As far as I know only Google Cloud does ‘hardware redundancy’[0]. I’ve had single-instance outages in AWS and they don’t seem to really care if something goes wrong with your instance, although maybe they have more maintenance events than they let on and they might happen transparently to the user thanks to some form of live migration.
I’m not talking about live migration - the instance will go down and there will be a brief outage while the instance restarts on another hypervisor. The same is true of a single dyno Heroku app.
For AWS, nothing involved there is automatic; you have to stop it* and then restart it. It will just stay broken until you restart it yourself. "Brief outage" suggests it might be automatic but in AWS it's not.

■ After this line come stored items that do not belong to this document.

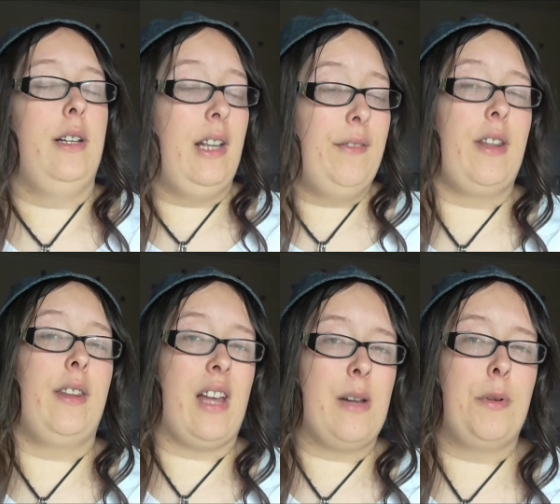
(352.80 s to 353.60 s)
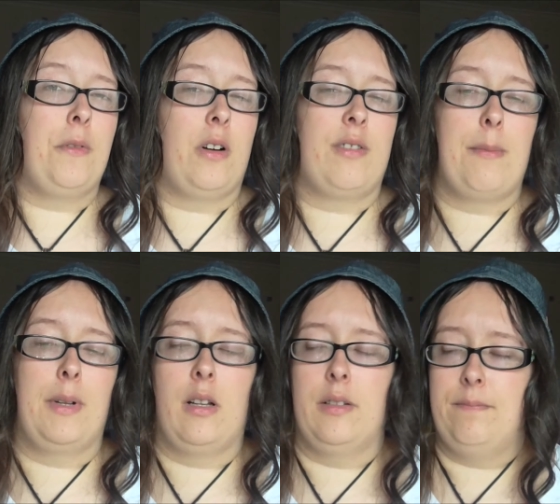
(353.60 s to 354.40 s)
I'm going to leave it at that before I
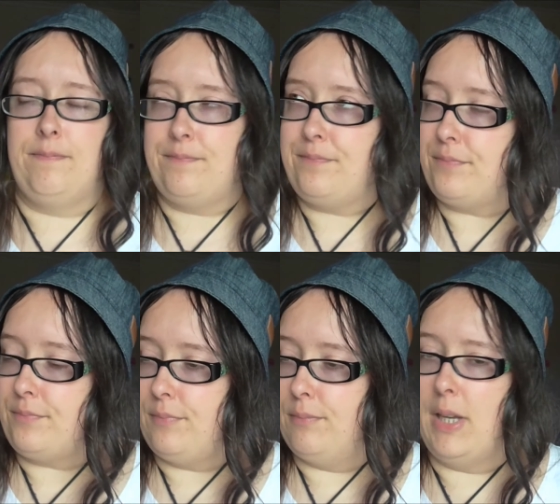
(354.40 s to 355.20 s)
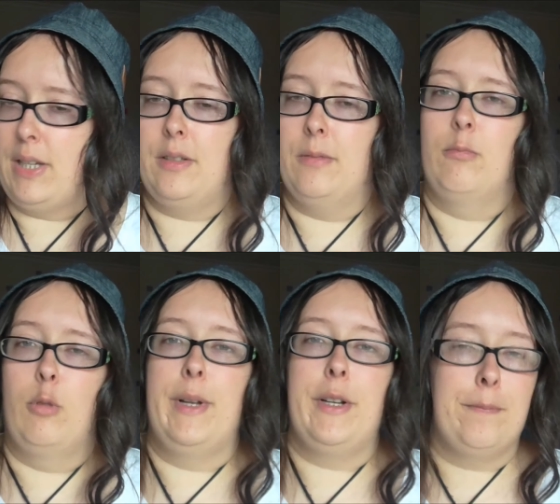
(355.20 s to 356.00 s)
ramble on and make
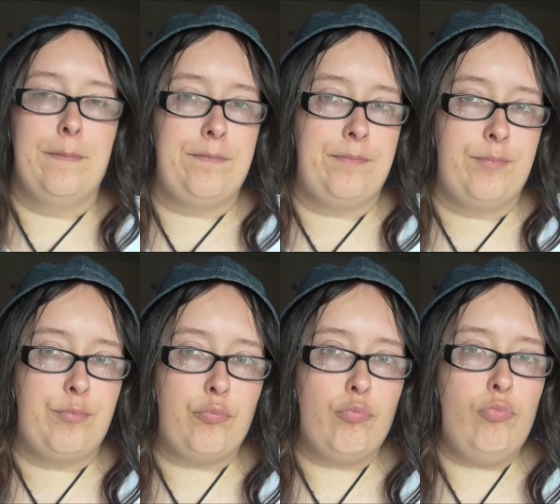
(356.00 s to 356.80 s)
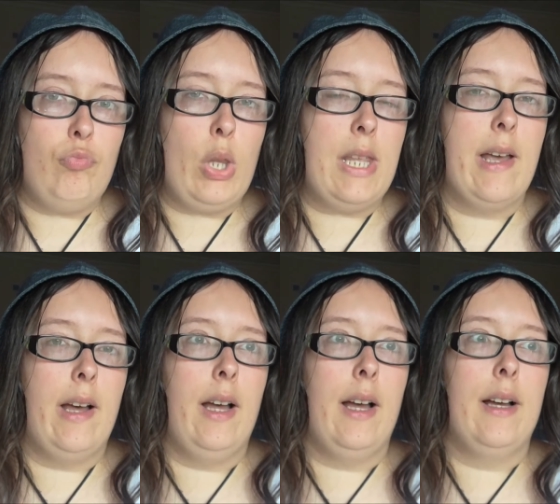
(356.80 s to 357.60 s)
some rubbish.
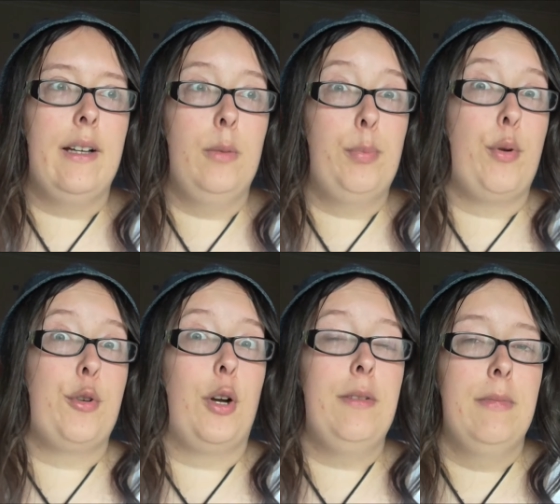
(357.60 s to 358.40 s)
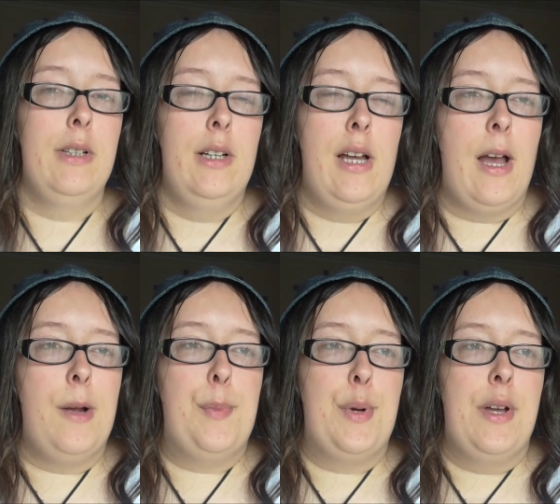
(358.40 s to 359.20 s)
I hope you enjoy.
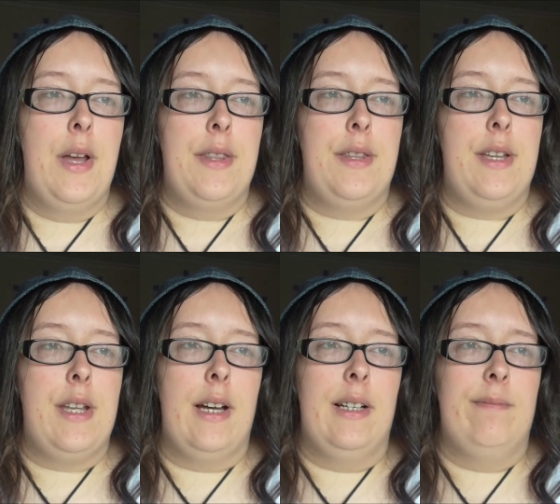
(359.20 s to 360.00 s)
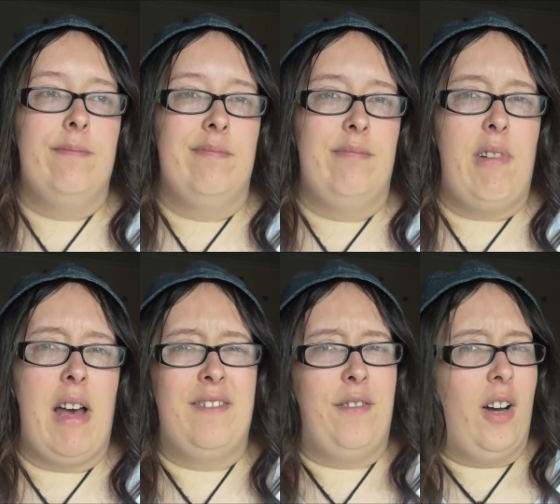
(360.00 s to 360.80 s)
Hope the
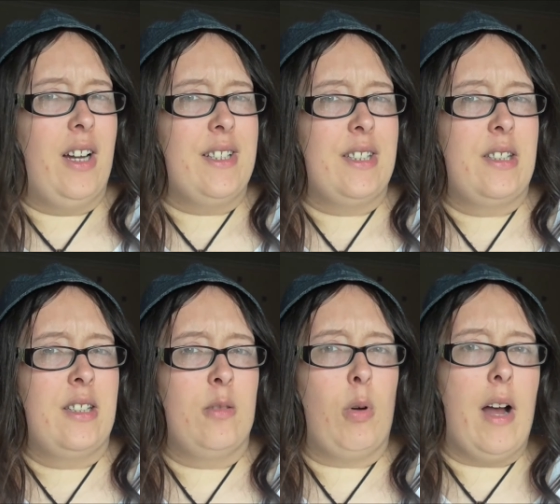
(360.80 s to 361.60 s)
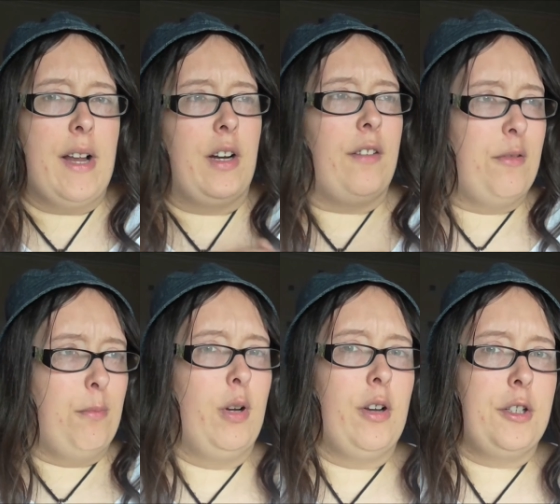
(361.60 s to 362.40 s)
advice, what I got from
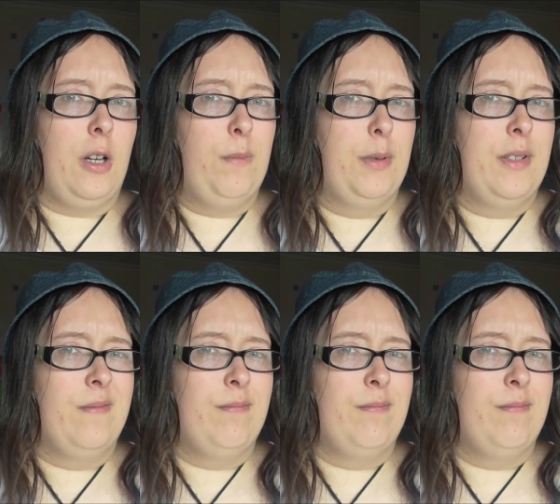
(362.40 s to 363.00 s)
the workshop,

* Possibly multiple times. Instances on degraded hosts have a tendency to get stuck and you have to stop, and then stop again to force stop it, and then sometimes even that doesn't work and you have to just wait.
Source: have received lots of "EC2 Instance Retirement" emails
This is what autoscaling groups are for, right? If set the autoscaler to keep one instance running it will spin another one when they retire the one you’re using.
An ASG isn’t nearly as difficult as setting up, securing, and running dokku. There’s even examples and such for setting up the ASG. If you get stuck, all accounts have free support and stack overflow is a few clicks away. The idea that one needs to switch to dokku to avoid setting up ASGs is just silly.